Sound Of The Week: Catnapp

Trust is the most personal work to date for the Buenos Aires-born, Berlin-based artist Catnapp who dips deep into her psyche, inspired by her high school days which shaped who she is today. The album also sees Catnapp singing in her native language of Spanish for the first time on the closing track featuring Argentinian artist O.L.I.V.I.A. and Methone, as well as inviting her own brother Wilo to do his best Linkin Park impression on the record. Other featurings from label heads Modeselektor and French trance maven Aamourocean, and American rapper John Debt.


The new EP is loaded with futuristic pop hooks, yet Trust offers so much more than a simple sugar rush. This a record that defiantly smashes through genre boundaries, hoovering up high-octane bits of hip-hop, R&B, rave and even numetal along the way. Catnapp—an accomplished shapeshifter who’s never been afraid to get weird—is just as comfortable throwing down brash rhymes as she is singing dreamy ballads or unleashing a primal scream, and on Trust, all of those things (and more) frequently happen within the confines of a single song. Call it hyperpop if you must, but pop concentrate might be a more accurate term.
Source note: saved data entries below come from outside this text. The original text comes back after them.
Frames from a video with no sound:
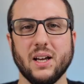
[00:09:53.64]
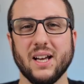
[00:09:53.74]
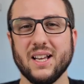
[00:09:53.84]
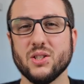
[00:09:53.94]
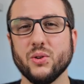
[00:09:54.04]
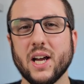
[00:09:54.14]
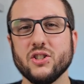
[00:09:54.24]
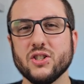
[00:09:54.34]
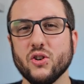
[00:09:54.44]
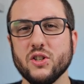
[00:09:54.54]
And so that
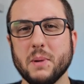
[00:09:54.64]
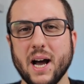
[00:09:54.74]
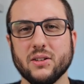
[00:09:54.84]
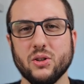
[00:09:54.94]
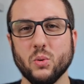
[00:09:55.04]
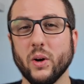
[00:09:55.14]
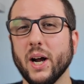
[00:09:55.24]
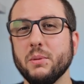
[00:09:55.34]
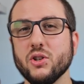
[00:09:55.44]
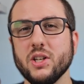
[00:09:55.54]
just goes back to what
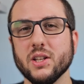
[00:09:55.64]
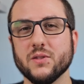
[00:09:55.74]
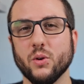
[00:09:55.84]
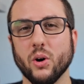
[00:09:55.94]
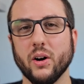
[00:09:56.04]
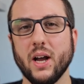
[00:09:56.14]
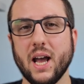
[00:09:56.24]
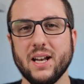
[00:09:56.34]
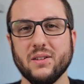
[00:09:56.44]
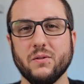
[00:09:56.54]
I'm using this for.
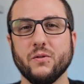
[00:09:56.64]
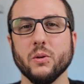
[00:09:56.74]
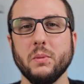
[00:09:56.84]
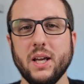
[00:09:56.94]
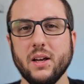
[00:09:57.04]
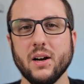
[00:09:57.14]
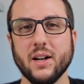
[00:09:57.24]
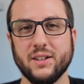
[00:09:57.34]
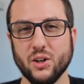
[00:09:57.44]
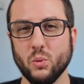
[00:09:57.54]
And for me,
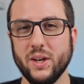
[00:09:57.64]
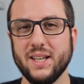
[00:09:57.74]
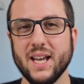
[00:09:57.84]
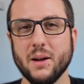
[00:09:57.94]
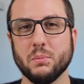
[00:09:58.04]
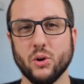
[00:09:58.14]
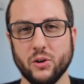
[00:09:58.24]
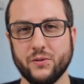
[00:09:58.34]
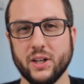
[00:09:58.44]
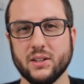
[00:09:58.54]
until we get
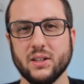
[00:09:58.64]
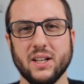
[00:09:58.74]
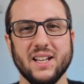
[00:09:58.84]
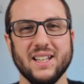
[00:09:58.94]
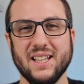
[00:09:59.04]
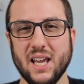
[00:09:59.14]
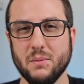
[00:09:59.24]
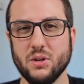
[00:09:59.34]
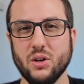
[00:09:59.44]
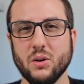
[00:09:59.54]
perfect
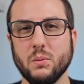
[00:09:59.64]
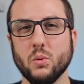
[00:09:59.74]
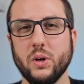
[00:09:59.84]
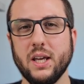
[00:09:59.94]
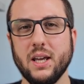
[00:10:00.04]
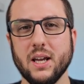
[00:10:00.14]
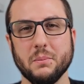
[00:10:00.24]
GameCube, Wii, and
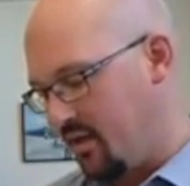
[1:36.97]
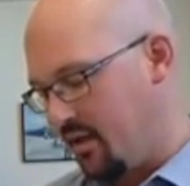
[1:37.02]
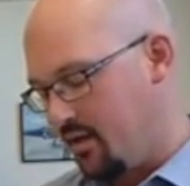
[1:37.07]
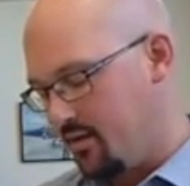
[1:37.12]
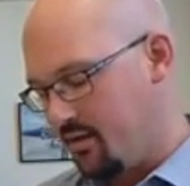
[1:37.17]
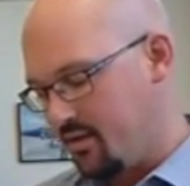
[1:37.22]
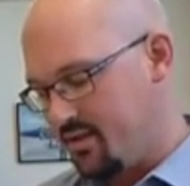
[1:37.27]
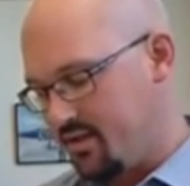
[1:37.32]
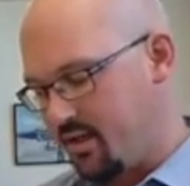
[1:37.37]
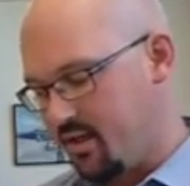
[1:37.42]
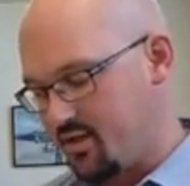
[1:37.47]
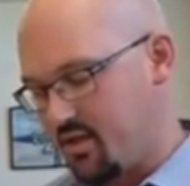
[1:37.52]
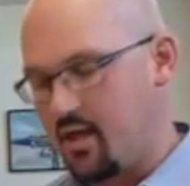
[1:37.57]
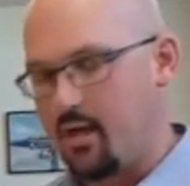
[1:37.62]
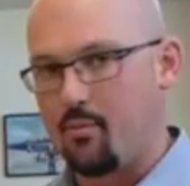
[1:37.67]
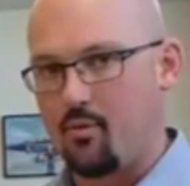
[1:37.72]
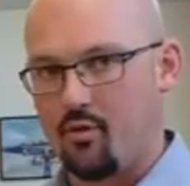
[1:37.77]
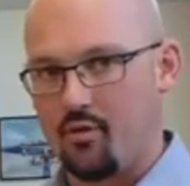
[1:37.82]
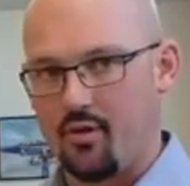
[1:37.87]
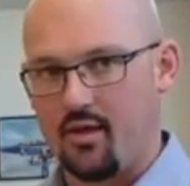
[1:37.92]
This does a
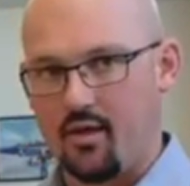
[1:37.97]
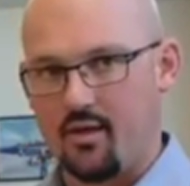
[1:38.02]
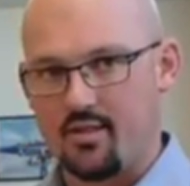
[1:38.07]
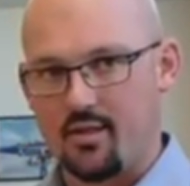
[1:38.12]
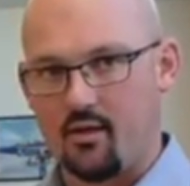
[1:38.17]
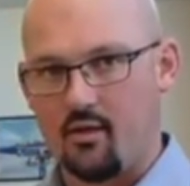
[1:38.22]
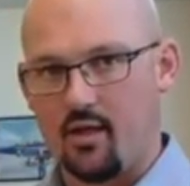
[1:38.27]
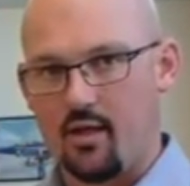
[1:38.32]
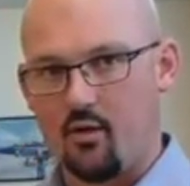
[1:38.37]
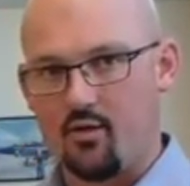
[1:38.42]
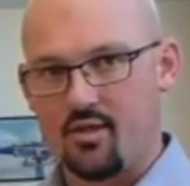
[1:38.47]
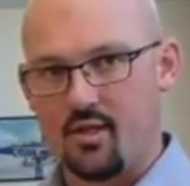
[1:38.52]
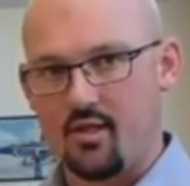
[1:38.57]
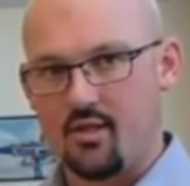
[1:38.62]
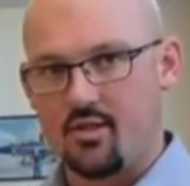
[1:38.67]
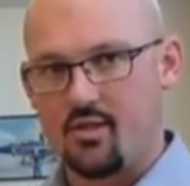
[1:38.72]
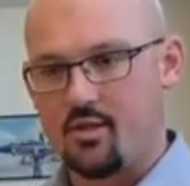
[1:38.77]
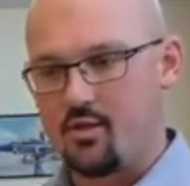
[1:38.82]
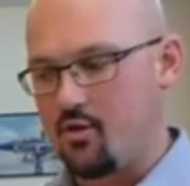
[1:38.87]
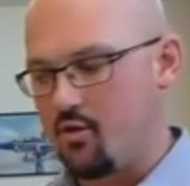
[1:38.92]
couple things. It allows
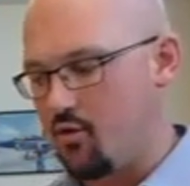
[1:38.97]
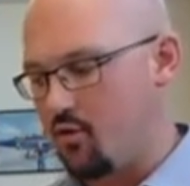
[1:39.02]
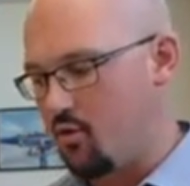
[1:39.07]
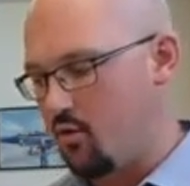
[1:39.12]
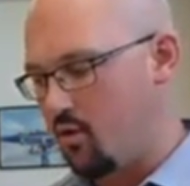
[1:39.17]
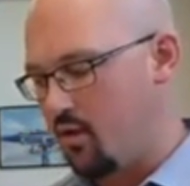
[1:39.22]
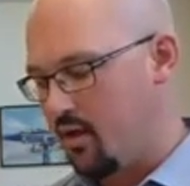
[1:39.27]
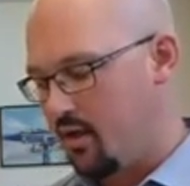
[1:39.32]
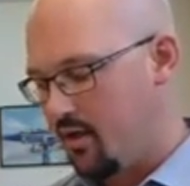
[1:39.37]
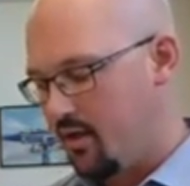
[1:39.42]
us to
Modeselektor—whose similarly mischievous, genre-hopping exploits are well documented at this point—provided creative guidance and lent a hand in the album’s production, but they aren’t the only guests on Trust. Catnapp’s little brother Wilo does his best Linkin Park impression (and constructed the beat) on “Br34th3,” and fellow Argentinian Methone cooked up the glimmering melodies of album opener “Need This.” French trance/breakbeat/pop specialist Aamourocean contributes some technicolor wizardry to “Stay Unsaved,” while American rapper John Debt provides a little satire, taking on the persona of a cringeworthy music industry phony for the hilarious skit “Skukinunu.” O.L.I.V.I.A. (another Argentinian) helps to close out the album, seductively crooning on the Spanish-language “Despierta,” a song where Catnapp sets aside one of her personal fears and sings in her native tongue for the first time in years.

Trust does border on overload, but again, that’s by design. The LP arrives at a time when attention spans are short, interruptions are constant, multi-tasking has become routine and practically the entire history of music is now accessible at the push of the button. Modern life is hectic, and Trust plays out accordingly, transporting into the fractured headspace of someone who’s listening on headphones as they go about their day. It’s a lot to take in, but thanks to Catnapp and her multifaceted musical prowess, Trust feels more like a high-powered energy boost than another item for the to-do list.